Every line from the one with "[0:03.20-0:04.27]" to the end of the listing, and nothing else, is to be printed exactly; please leave the pictures out.

=== Begin Enclosure ===

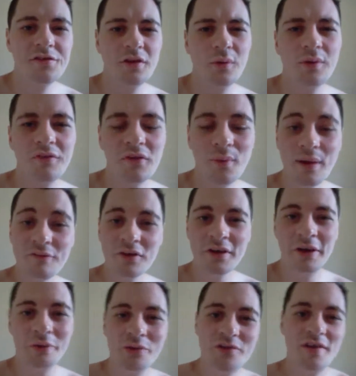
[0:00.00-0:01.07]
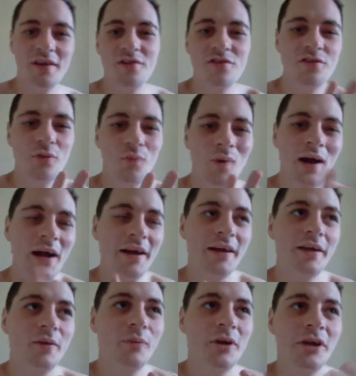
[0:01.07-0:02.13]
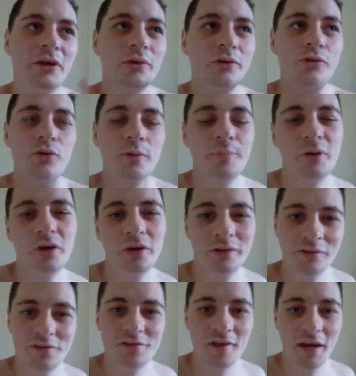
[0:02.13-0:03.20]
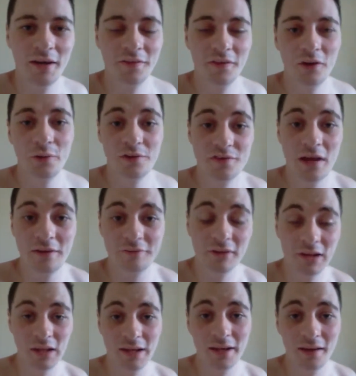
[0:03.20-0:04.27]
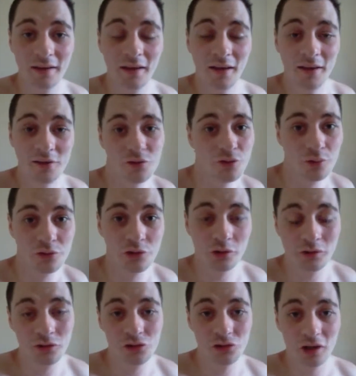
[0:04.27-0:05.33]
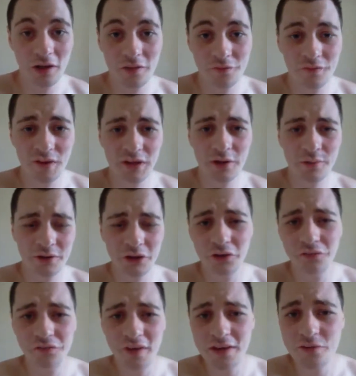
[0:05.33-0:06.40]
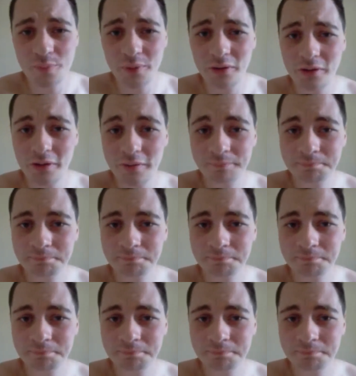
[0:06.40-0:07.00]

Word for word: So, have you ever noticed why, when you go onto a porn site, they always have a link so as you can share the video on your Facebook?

=== End Enclosure ===

-- Expected answer --
[0:03.20-0:04.27]
[0:04.27-0:05.33]
[0:05.33-0:06.40]
[0:06.40-0:07.00]

Word for word: So, have you ever noticed why, when you go onto a porn site, they always have a link so as you can share the video on your Facebook?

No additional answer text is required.